Timely '24' is a comedy of terrors

January 12, 2007|Matthew Gilbert, Globe Staff

"24," which begins Season 6 on Sunday night at 8 , is electrifying, and completely silly. It's a show that walks -- no, sprints -- the line between grim suspense and the Keystone Kops . As Jack Bauer wards off apocalypse after apocalypse, the action is as lean-forward-in-your-chair riveting as it is ridiculous, as much a contemporary-anxiety nightmare as a cliff-hanging comic book.

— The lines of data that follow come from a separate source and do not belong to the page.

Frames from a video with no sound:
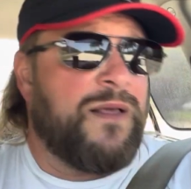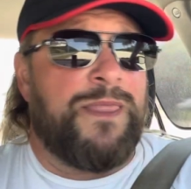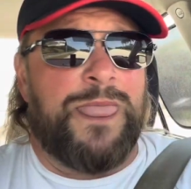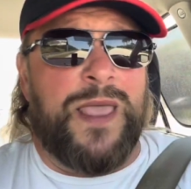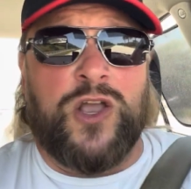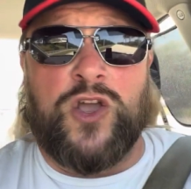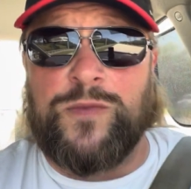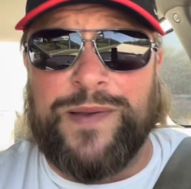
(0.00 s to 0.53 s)

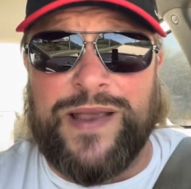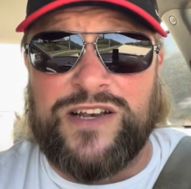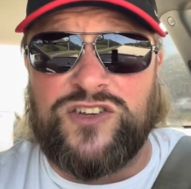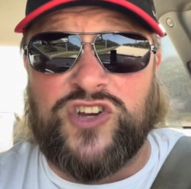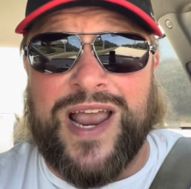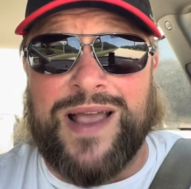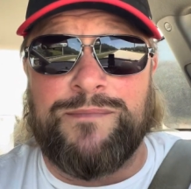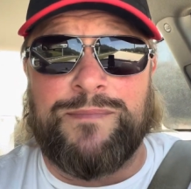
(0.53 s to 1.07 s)
It could be a
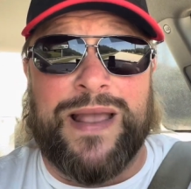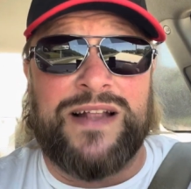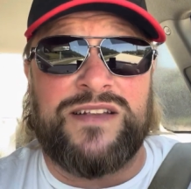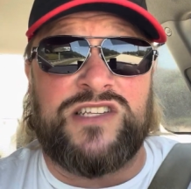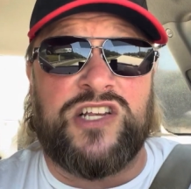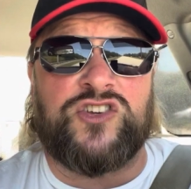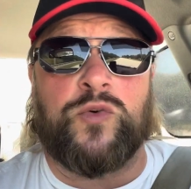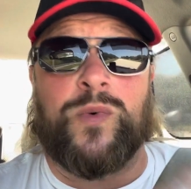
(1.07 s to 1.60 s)
jam band
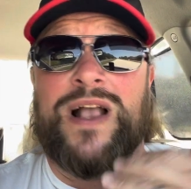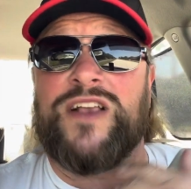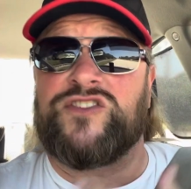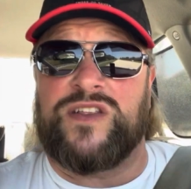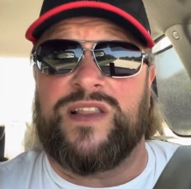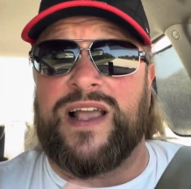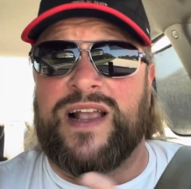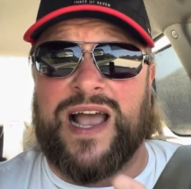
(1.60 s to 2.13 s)

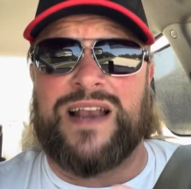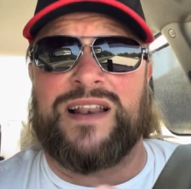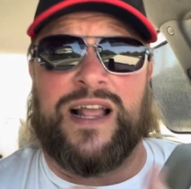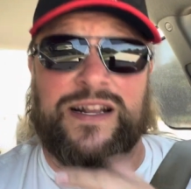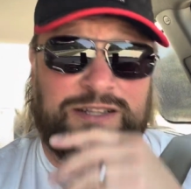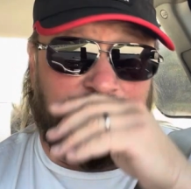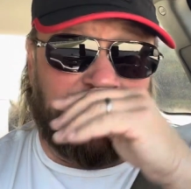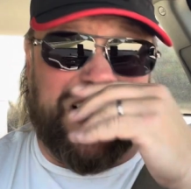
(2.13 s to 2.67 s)
situation like I'd
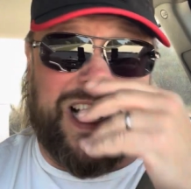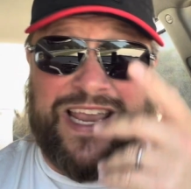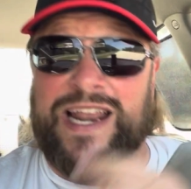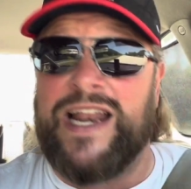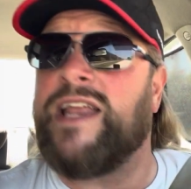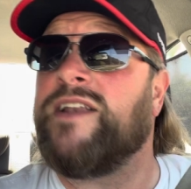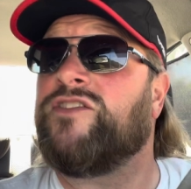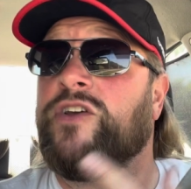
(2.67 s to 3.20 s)
like to try to get
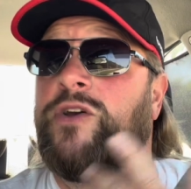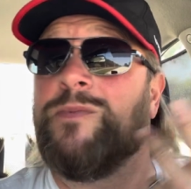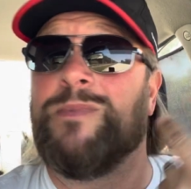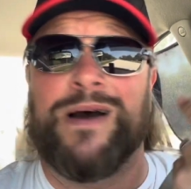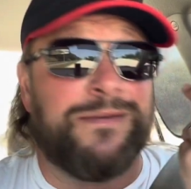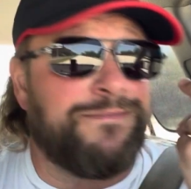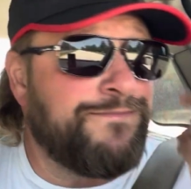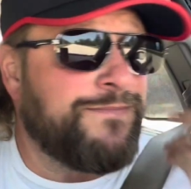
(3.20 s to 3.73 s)
into,
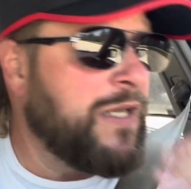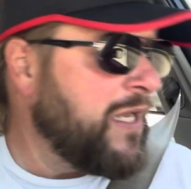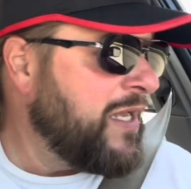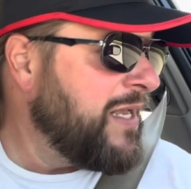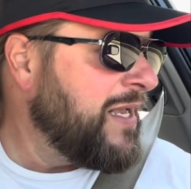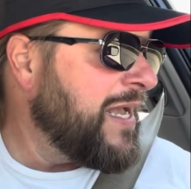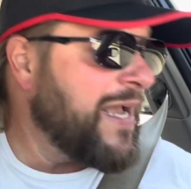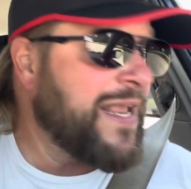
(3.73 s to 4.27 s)
but
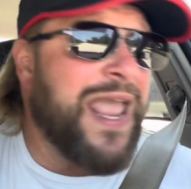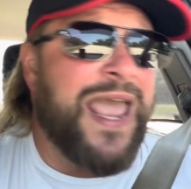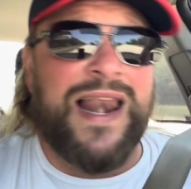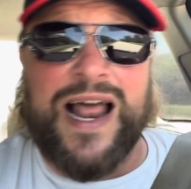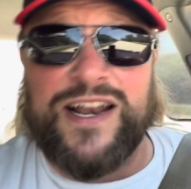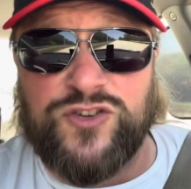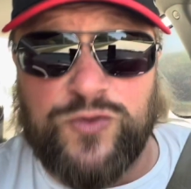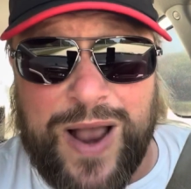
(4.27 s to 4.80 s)
again,
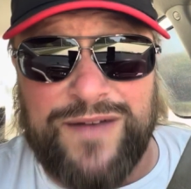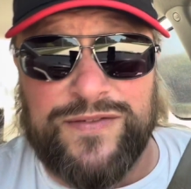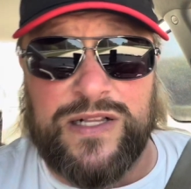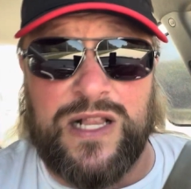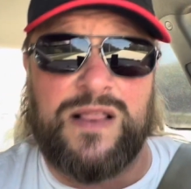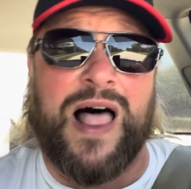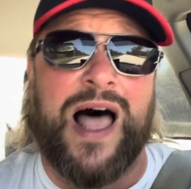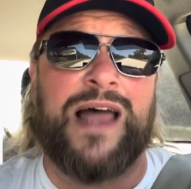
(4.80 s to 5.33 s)
I
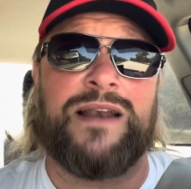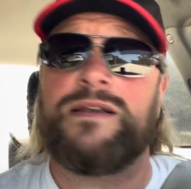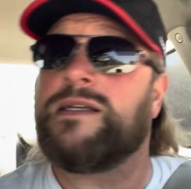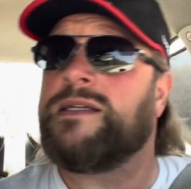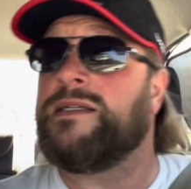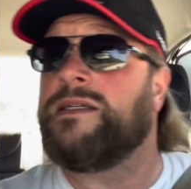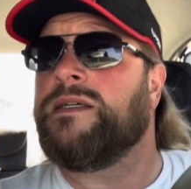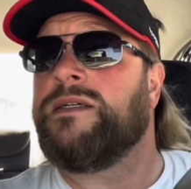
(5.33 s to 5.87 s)
travel a lot,
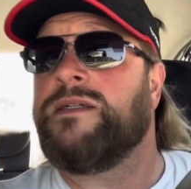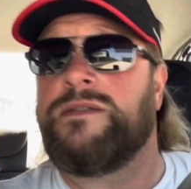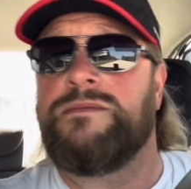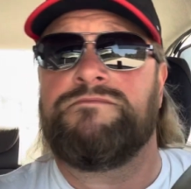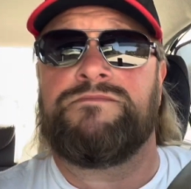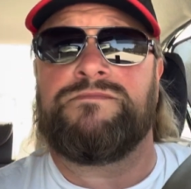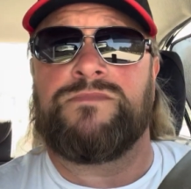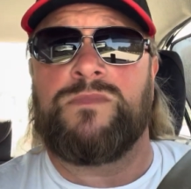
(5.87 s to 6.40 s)

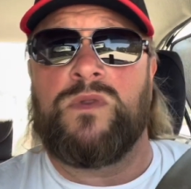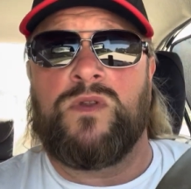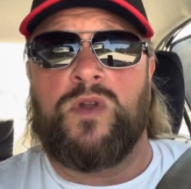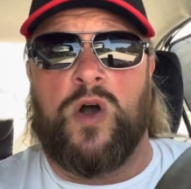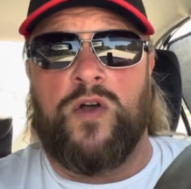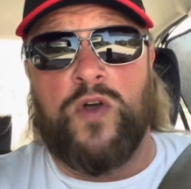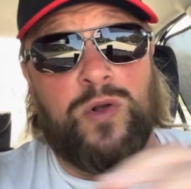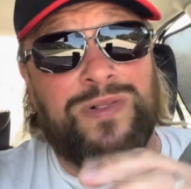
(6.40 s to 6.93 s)

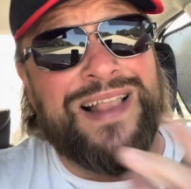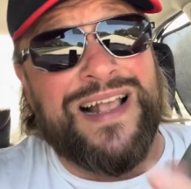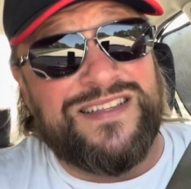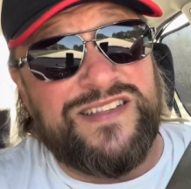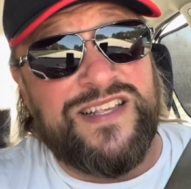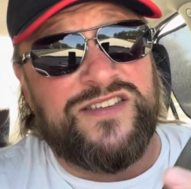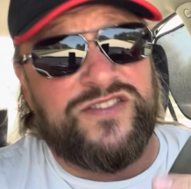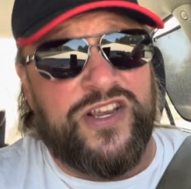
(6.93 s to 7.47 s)
although less
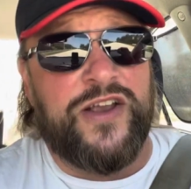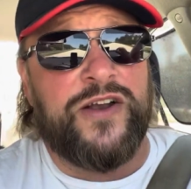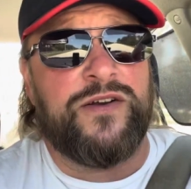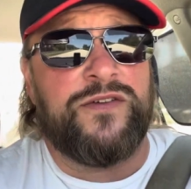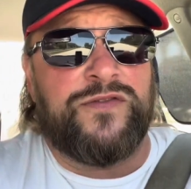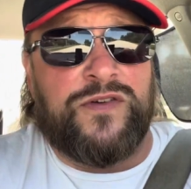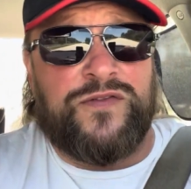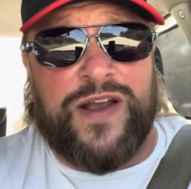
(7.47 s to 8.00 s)
this year
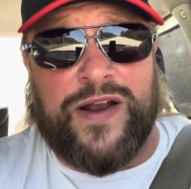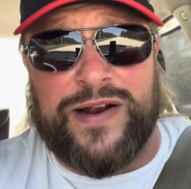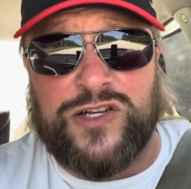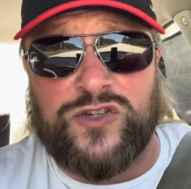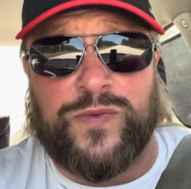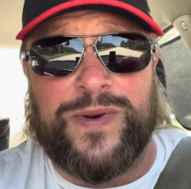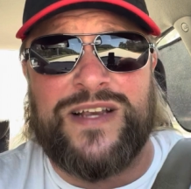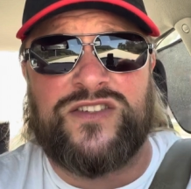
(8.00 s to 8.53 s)
for
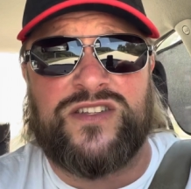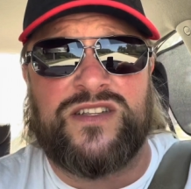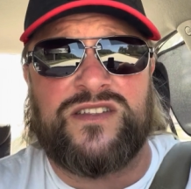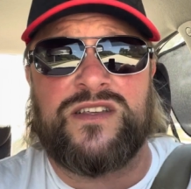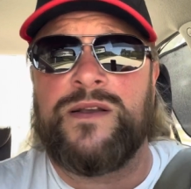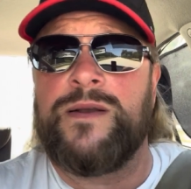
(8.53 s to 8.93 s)
various reasons.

In other words, "24" perfectly captures the mood of America, so poised between global eruption and political farce. Whatever you think of Fox's terrorism serial, which returns on Channel 25, it is sure to go down in the pop-culture history books as the emblematic show of its time. "24" is a by-any-means-necessary, Bush-era fantasia that celebrates American persistence while turning that persistence into a rabbit chase. Jack may bag a terrorist mastermind, but he or she is always fronting for another mastermind, and so on ad infinitum. Pure evil is always just out of reach on "24" -- hiding in a cave, say -- and destined to reappear as the next villain-of-the-week.

What makes "24" fly is that its makers have become expert at the TV thrill ride. The new season begins, as all new seasons of "24" begin, with four wild, addictive hours. In keeping with tradition, Fox's programmers have boldly scheduled the two opening hours on Sunday , then two more on Monday night at 8 , aware that, while the season may proceed to wander and vamp, the start of Jack's day will certainly grab and hold viewers. To use a punctuation metaphor, the season may become dashes and parentheses by Episode 14, but it begins as a full row of exclamation points.

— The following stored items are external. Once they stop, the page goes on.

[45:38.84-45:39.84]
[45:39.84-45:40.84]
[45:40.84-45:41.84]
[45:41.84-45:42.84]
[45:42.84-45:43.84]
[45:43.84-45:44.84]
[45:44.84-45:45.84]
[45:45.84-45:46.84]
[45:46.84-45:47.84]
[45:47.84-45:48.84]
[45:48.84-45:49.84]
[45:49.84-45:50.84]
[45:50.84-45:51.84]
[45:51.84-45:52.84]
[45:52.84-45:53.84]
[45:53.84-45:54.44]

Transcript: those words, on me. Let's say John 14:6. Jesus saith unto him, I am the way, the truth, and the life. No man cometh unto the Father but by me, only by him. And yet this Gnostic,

The excitement is partly stylistic. Each hour of "24" leaps among many plot strands, each of which builds and crescendoes repeatedly. And viewers don't need to work to keep things straight; the characters state and re-state what's going on, so we can just let go and take the ride. This season , a spate of terrorist attacks in the United States will put Jack back in action. Without any confusion, we follow his story; we follow the new President Palmer , Wayne (DB Woodside ), and his chief of staff Thomas Lennox (Peter MacNicol ); we follow bad guy Fayed (Adoni Maropis ) and his goons; we follow Chloe (Mary Lynn Rajskub ) and the CTU infighting; and we follow a suburban family taken hostage.

But the bigger rush on "24" is the way it stun-guns viewers with the issues of the moment. All the running and shooting and cell phoning is in service of real hot-button themes. This season, amid domestic attacks, racial profiling is running rampant. MacNicol's Lennox has no patience for civil liberties when it comes to rounding up terrorists; he faces off with Sandra Palmer (Regina King ), the president's sister, a lawyer who is romantically involved with a Muslim.